Perché la maggior parte dei riscaldatori per bagni si rompe (e come abbiamo risolto il problema nel nostro caso)
Siamo onesti: i bagni rappresentano un vero incubo per gli elettrodomestici. A causa del vapore denso e degli spruzzi d’acqua, i componenti elettrici subiscono continue sollecitazioni. La maggior parte dei riscaldatori non riesce a resistere a queste condizioni: si arrugginiscono, si danneggiano e finiscono per diventare inutilizzabili.
Quando abbiamo creato i nostri riscaldatori a infrarossi, abbiamo smesso di preoccuparci delle caratteristiche “di lusso” e ci siamo concentrati sulle cose essenziali: il sigillamento e la superficie dei componenti.
La battaglia contro la nebbia
Il problema legato alla condensazione è piuttosto serio.
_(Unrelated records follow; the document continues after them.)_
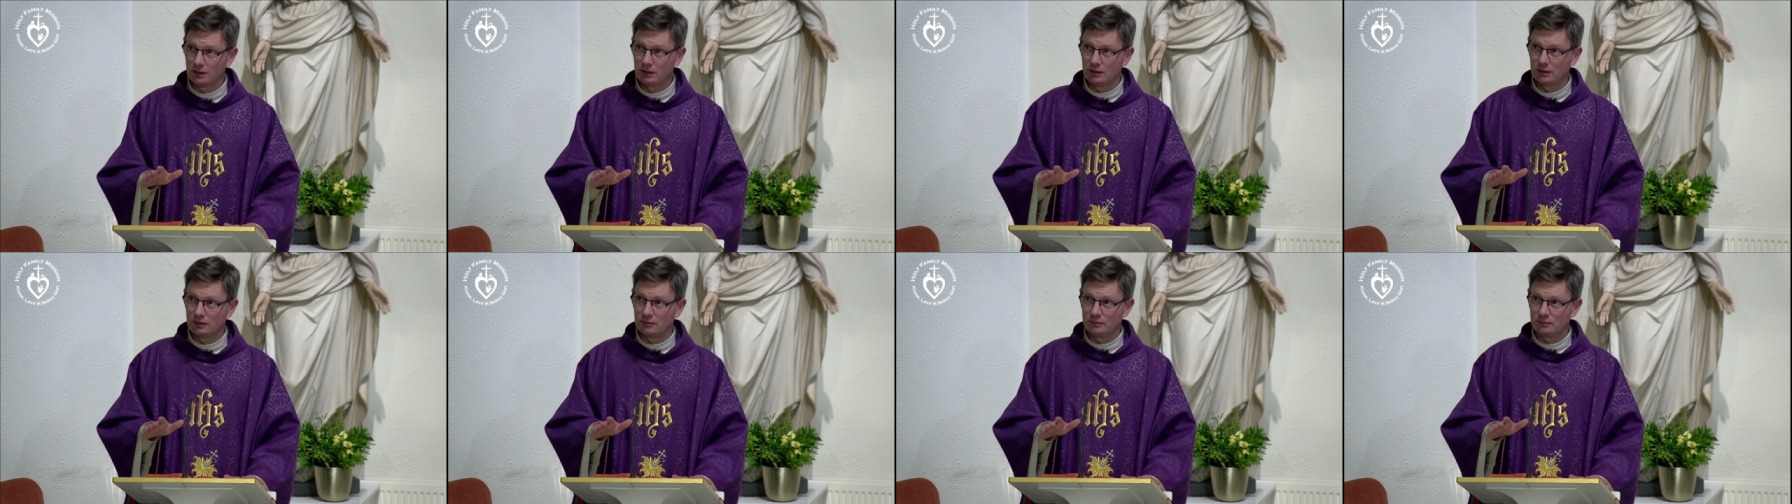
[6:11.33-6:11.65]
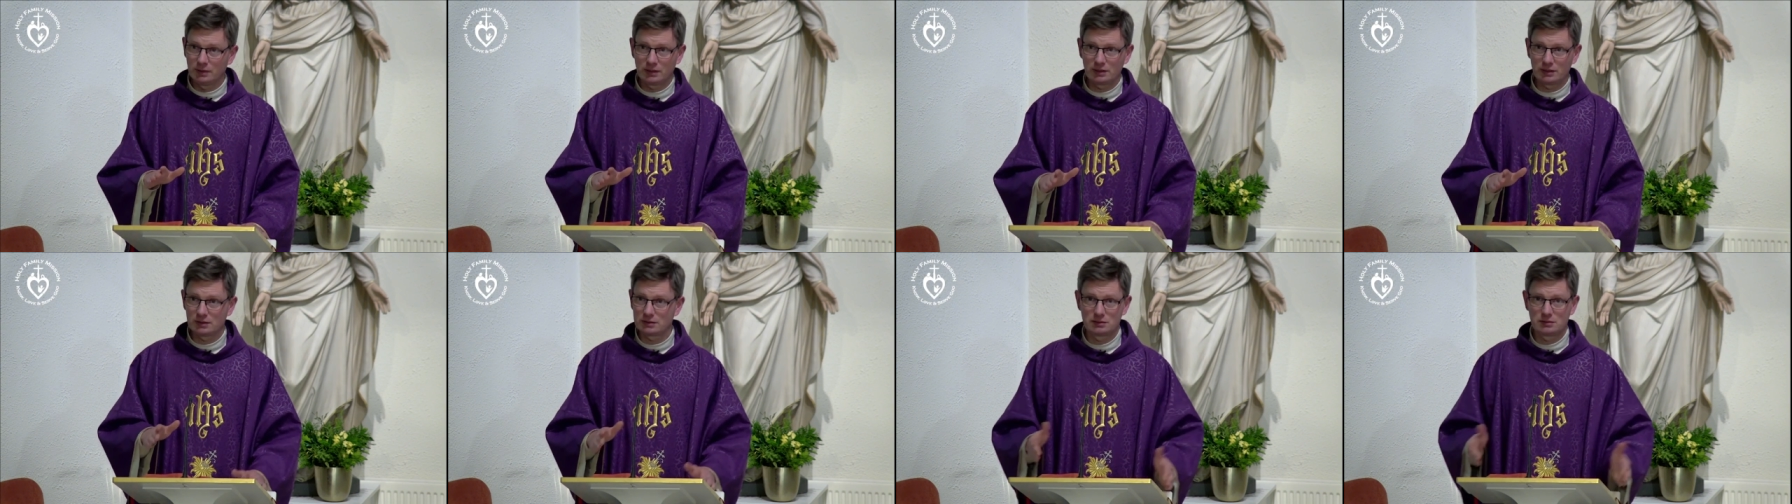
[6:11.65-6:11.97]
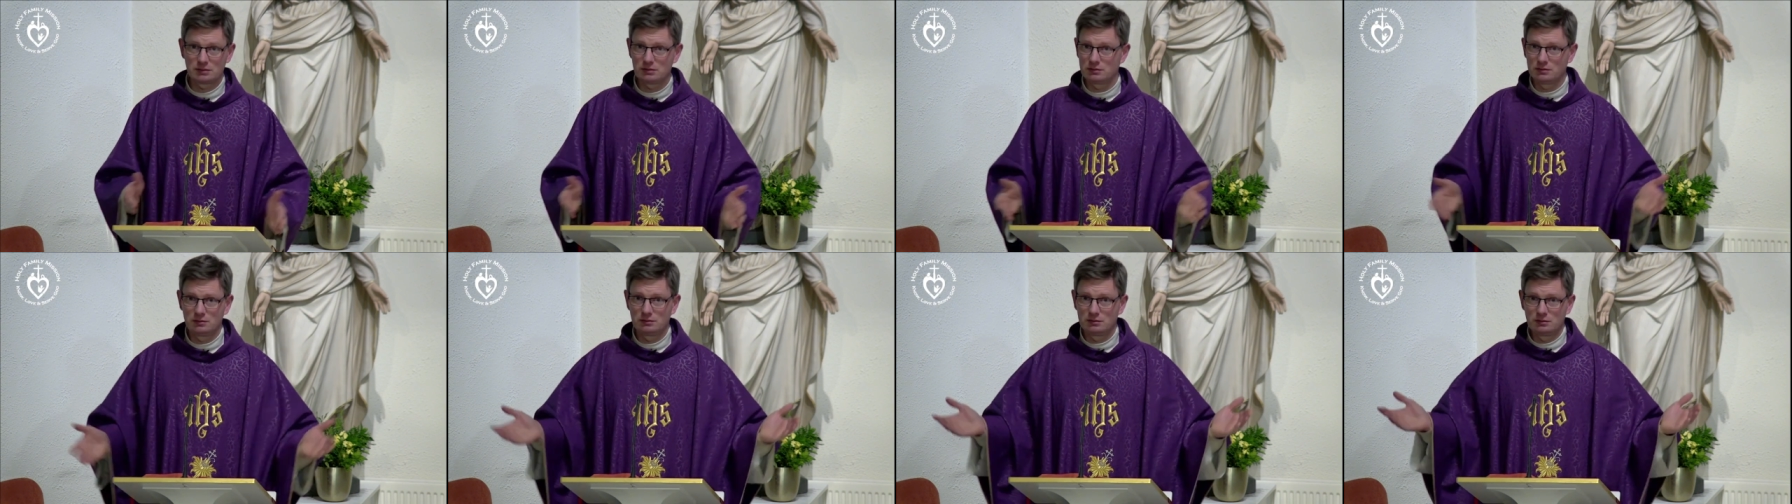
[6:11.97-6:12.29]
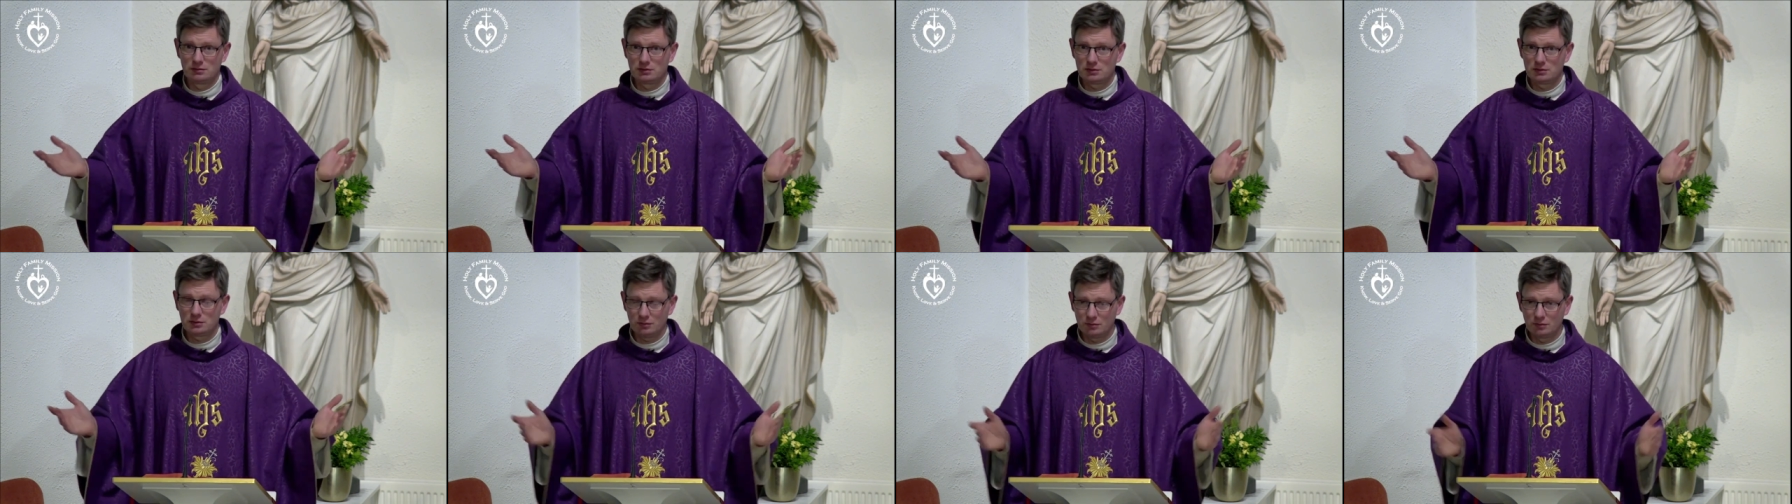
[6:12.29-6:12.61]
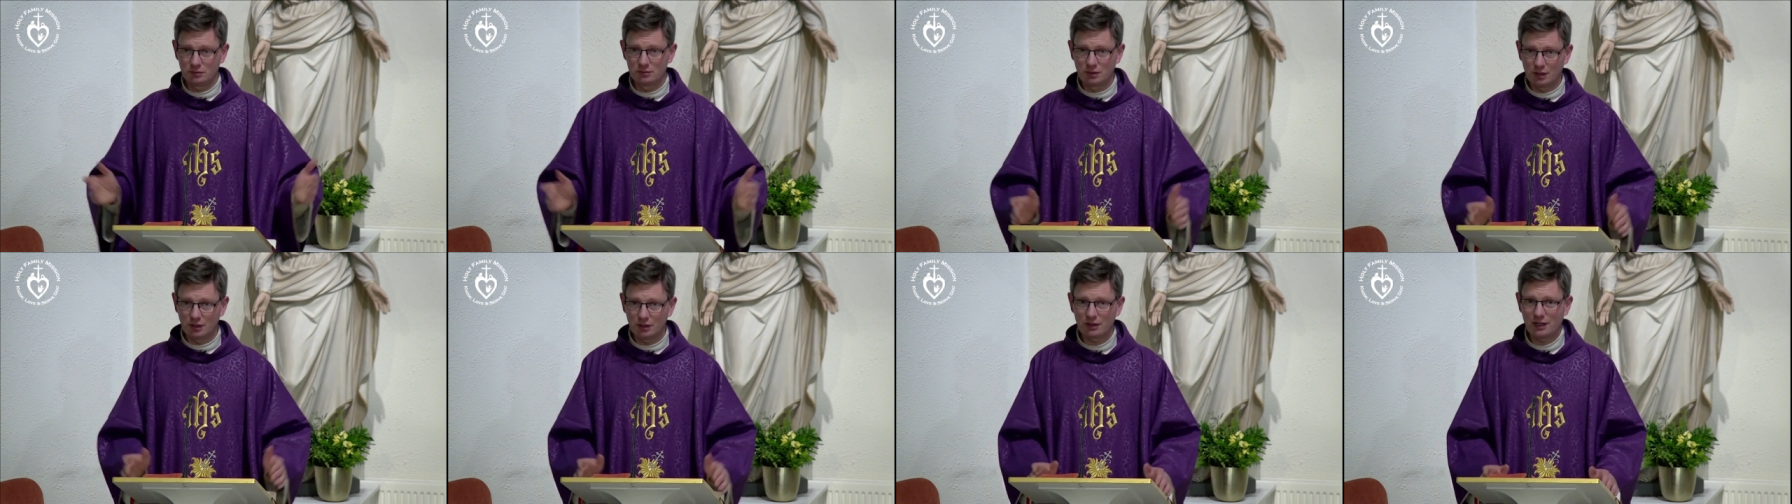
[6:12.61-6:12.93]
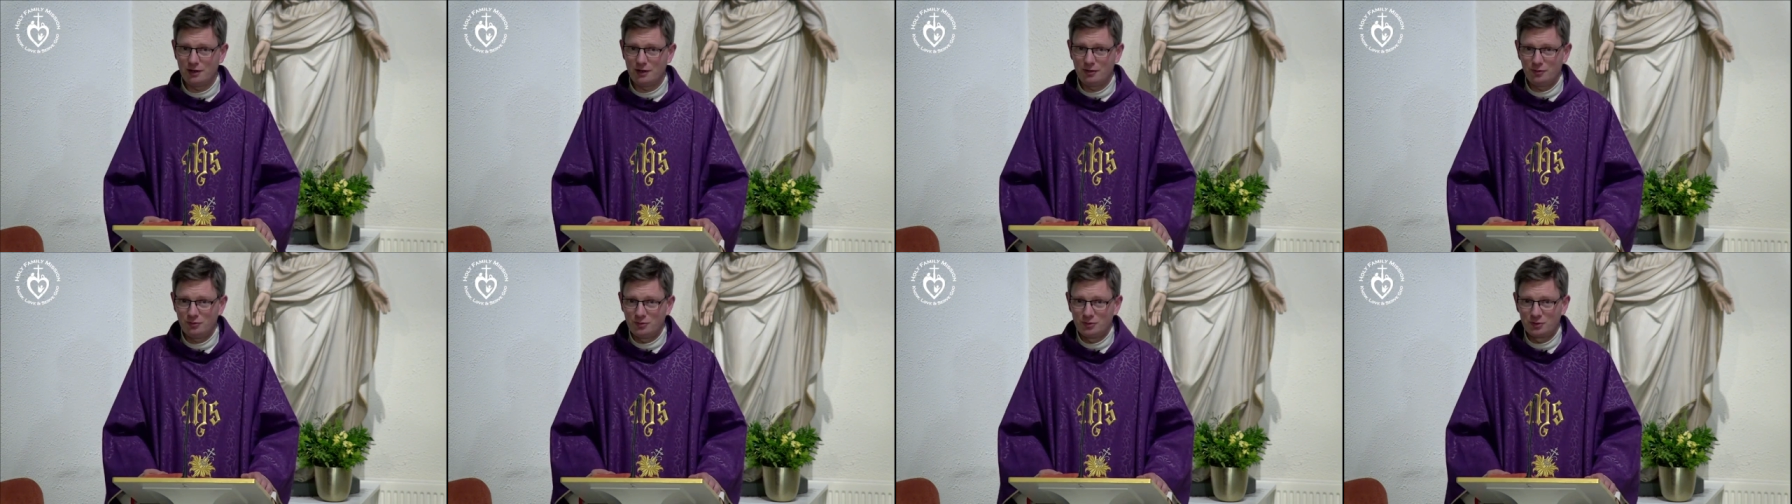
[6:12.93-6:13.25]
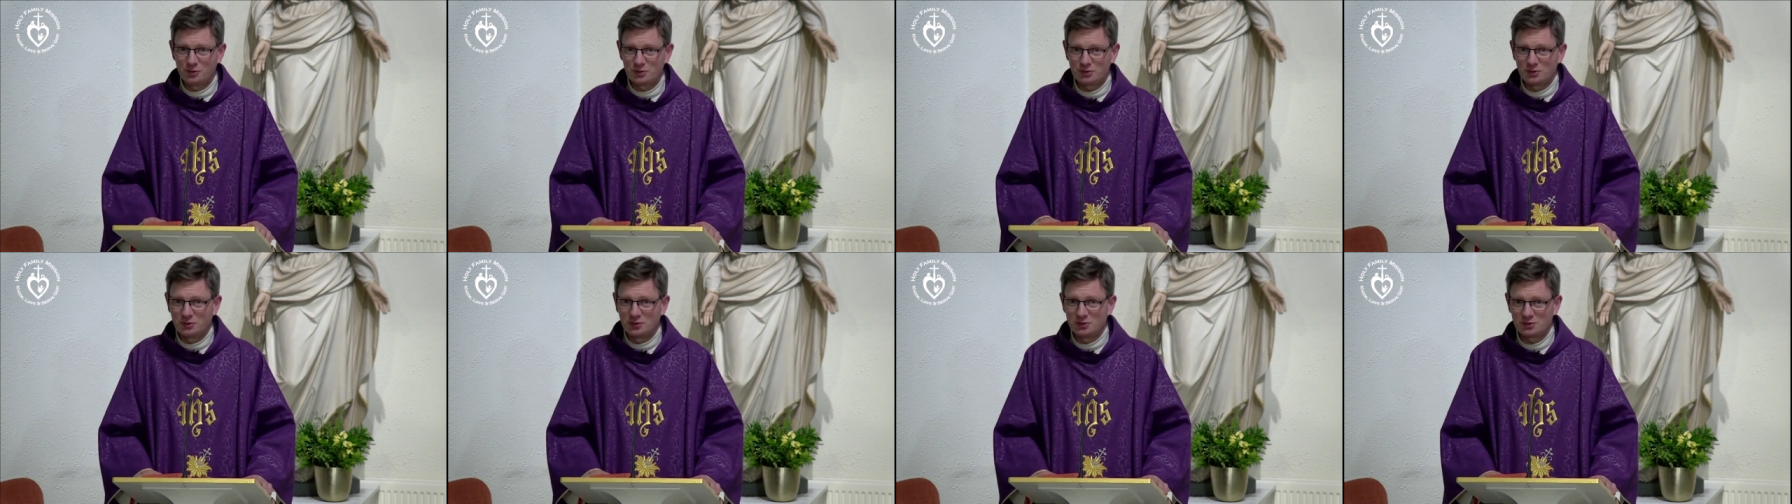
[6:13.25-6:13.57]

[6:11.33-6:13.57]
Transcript: Because, you know, not everyone is going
Quando il vapore si deposita su un tubo di quarzo o su un riflettore, non solo sfoca l’immagine riflessa nello specchio, ma può anche distruggere il riscaldatore stesso. Immaginate una piccolissima goccia d’acqua posata su un tubo ad alta temperatura: si crea così una zona fredda. Questa situazione genera una grande pressione sul vetro, che alla fine si spacca.
Ecco perché abbiamo utilizzato un guscio chiuso ermeticamente: in questo modo il vapore non può raggiungere i componenti interni del dispositivo. Quindi, la funzione antinebbia serve non solo per permettere di vedere il proprio viso nello specchio, ma anche per proteggere i componenti stessi.
Impedire l’ingresso dell’acqua
L’acqua e l’elettricità non vanno d’accordo. Un solo sprazzo d’acqua che entra in contatto con i circuiti elettrici può rovinare l’intero dispositivo. È semplicissimo.
Non volevamo correre questo rischio, quindi abbiamo dotato i dispositivi di guarnizioni in silicone e di gusci rinforzati. In questo modo l’acqua rimane sulla superficie esterna del dispositivo, evitando così che entri nei componenti interni. L’obiettivo è mantenere i terminali elettrici asciutti, indipendentemente dal livello di umidità presente nella stanza da bagno.
Il equilibrio perfetto
Potreste pensare: “Basta semplicemente sigillare tutto ermeticamente!”. Ma c’è un problema: se si sigilla troppo bene il dispositivo, esso non può “respirare”. Il calore rimane intrappolato all’interno, facendo funzionare il sistema di protezione termica e spegnendo il dispositivo.
È necessario trovare quel delicato equilibrio: un sigillamento sufficiente per tenere fuori l’umidità, ma anche delle prese d’aria strategiche per evitare che i componenti interni si danneggino.
Abbiamo visto questi dispositivi resistere a condizioni molto difficili nei bagni commerciali, e continuano comunque a funzionare perfettamente. Finché vengono collegati correttamente, il quarzo di alta qualità e il guscio impermeabile garantiscono che il dispositivo duri molto più a lungo rispetto ai modelli economici e non sigillati che si trovano ovunque.